Seriously though, Uncle Boonmee is a revelatory piece of cinema - especially considering my sordid past with the films of Joe's strange little oeuvre (and I don't mean that as condescendingly as it may sound).  More oft than not I have had rather tepid reactions to the works of Weerasethakul.  Blissfully Yours and Mysterious Object at Noon were interesting experimentations but held no real lasting flavour.  Meanwhile Syndromes and a Century (first seen at this very festival four years back), though praised to the high heavens by just about every self-respecting critic out there, and though quite charming throughout, fell rather flat in this particular critic's esteem.  Only Tropical Malady (first seen at this very festival six years back) made a lasting impression on me (enough of one to make my top 10 that year).  That is, until now, and Uncle Boonmee Who Can Recall His Past Lives.

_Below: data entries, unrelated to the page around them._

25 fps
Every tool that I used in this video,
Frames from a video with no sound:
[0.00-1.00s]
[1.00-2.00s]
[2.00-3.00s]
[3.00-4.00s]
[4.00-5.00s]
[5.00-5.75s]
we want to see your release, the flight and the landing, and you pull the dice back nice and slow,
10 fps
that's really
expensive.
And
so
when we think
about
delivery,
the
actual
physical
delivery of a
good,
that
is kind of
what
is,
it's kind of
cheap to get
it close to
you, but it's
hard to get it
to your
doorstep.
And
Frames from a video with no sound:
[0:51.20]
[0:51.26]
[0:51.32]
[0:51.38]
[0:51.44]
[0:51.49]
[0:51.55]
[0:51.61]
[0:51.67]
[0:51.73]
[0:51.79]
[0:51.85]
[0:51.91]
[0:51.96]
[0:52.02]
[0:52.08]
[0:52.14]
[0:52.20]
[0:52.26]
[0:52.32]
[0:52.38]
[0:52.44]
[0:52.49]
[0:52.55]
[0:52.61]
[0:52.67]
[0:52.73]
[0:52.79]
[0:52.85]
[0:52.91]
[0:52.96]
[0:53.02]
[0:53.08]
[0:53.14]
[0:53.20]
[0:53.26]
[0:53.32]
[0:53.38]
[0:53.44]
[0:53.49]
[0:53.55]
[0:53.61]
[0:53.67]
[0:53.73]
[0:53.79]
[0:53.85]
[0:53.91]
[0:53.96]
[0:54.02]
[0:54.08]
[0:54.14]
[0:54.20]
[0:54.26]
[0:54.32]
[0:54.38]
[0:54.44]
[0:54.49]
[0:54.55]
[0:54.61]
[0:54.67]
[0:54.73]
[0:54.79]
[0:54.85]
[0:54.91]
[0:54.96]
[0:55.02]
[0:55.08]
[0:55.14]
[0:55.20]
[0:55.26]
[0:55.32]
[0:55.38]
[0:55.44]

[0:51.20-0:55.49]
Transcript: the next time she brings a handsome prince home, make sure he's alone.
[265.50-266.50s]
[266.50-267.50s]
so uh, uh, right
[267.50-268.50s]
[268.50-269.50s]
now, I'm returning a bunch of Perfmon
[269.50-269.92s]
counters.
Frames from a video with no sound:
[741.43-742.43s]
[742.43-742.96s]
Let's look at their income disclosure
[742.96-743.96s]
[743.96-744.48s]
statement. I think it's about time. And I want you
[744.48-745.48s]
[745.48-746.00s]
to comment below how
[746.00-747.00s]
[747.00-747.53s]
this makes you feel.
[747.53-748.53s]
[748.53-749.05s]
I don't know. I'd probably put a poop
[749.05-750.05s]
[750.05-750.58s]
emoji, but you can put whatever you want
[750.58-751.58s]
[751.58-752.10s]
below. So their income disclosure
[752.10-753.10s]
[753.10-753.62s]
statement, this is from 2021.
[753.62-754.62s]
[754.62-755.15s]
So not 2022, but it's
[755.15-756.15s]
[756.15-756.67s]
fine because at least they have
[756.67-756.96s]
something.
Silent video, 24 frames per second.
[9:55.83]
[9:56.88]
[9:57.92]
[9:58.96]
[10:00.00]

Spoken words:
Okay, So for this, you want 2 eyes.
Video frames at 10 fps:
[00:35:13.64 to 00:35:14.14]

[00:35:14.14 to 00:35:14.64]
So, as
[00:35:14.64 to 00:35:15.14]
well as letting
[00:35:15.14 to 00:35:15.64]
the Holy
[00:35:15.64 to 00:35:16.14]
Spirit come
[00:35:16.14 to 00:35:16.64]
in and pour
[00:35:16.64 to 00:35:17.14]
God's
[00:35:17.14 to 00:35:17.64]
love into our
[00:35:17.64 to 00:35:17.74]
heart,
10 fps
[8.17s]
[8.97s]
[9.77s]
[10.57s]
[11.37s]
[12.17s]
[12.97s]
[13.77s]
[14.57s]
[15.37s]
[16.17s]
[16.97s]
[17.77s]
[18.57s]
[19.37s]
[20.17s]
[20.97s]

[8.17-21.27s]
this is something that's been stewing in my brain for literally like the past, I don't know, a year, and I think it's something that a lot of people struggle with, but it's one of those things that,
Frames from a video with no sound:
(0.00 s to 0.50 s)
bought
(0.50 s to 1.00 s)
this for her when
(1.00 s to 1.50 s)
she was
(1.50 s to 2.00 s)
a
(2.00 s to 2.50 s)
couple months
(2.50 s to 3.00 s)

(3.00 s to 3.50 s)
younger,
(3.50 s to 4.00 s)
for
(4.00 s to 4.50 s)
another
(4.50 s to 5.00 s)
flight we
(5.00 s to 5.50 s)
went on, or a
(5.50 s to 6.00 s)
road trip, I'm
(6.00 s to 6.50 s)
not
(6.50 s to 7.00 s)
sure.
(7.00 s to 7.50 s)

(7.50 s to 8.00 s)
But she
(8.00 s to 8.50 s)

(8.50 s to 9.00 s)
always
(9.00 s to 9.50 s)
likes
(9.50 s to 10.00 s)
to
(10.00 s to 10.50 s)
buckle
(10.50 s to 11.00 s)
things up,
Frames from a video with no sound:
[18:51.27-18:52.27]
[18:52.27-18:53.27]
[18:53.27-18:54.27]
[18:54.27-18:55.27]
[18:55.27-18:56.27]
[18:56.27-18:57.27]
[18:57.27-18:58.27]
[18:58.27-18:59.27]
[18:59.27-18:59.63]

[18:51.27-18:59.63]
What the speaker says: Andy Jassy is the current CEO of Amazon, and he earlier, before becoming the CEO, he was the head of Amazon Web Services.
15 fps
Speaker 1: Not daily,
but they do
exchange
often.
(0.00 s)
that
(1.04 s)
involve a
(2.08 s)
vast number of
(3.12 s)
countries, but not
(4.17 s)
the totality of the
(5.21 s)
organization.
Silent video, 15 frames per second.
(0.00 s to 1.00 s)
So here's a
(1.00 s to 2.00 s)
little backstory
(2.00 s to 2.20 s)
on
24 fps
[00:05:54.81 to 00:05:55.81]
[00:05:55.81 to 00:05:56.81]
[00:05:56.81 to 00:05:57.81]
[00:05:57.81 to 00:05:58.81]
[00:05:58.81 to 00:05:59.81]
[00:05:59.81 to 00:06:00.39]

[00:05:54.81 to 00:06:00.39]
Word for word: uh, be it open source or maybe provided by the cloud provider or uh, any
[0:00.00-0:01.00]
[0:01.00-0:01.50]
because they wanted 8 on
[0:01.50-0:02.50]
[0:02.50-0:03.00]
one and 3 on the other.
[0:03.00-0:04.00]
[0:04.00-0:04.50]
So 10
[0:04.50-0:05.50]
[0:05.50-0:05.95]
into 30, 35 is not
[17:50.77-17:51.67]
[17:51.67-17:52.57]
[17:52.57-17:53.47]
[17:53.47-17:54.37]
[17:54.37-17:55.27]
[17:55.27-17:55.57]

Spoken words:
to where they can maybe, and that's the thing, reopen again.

Fascinating from absolute beginning to absolute end, Uncle Boonmee is the Thai auteur's best film yet (as well as winner of this year's Palme d'Or at Cannes!), with its weaving intricate tales of the strange and unusual within the mundane and ordinary (read: Apichatpong's unnatural natural filmmaking signature) and his ideas of duality and alternate existences.  Basically the story of the titular uncle who finds himself dying and invites his sister-in-law and nephew to spend his final days together on his jungle farm.  Shortly thereafter, the ghost of Boonmee's dead wife shows up to help him get through his illness.  Shortly after that Boonmee's long lost son returns, but in some sort of bigfootian non-human form.  In fact the first appearance of the ominous-seeming monkey ghosts (see picture below) was what sealed the proverbial deal for this critic.  
 
Meanwhile, after the aforementioned randy catfish, we join Boonmee in what may be his final moments (or may not) deep inside a cave that seems to be the darkened womb of Weerasethakul's storytelling.  A definite mythmaker, Apichatpong has managed to deepen my love for his work - something that probably should have been done a while ago (perhaps Syndromes and a Century deserves a much needed second look).  Stunningly photographed in such a way as to make the already unnatural naturalness of the film seem even more mystical (Joe, in the after film Q&A, spoke of his intent on an artificiality of scenery) Uncle Boonmee is what one would call haunting - if one wished to use such a cliche'd term as haunting.  But really, it is quite haunting.  Quite haunting indeed.  All that and a talking, seductive catfish.  Why the Hell not.

note: Strand Releasing has purchased US rights to the film and will eventually release it theatrically here in the states.  When that eventuality is, I cannot yet say, but I would guess at an early 2011 time table.  At such time I will post a full review of the film.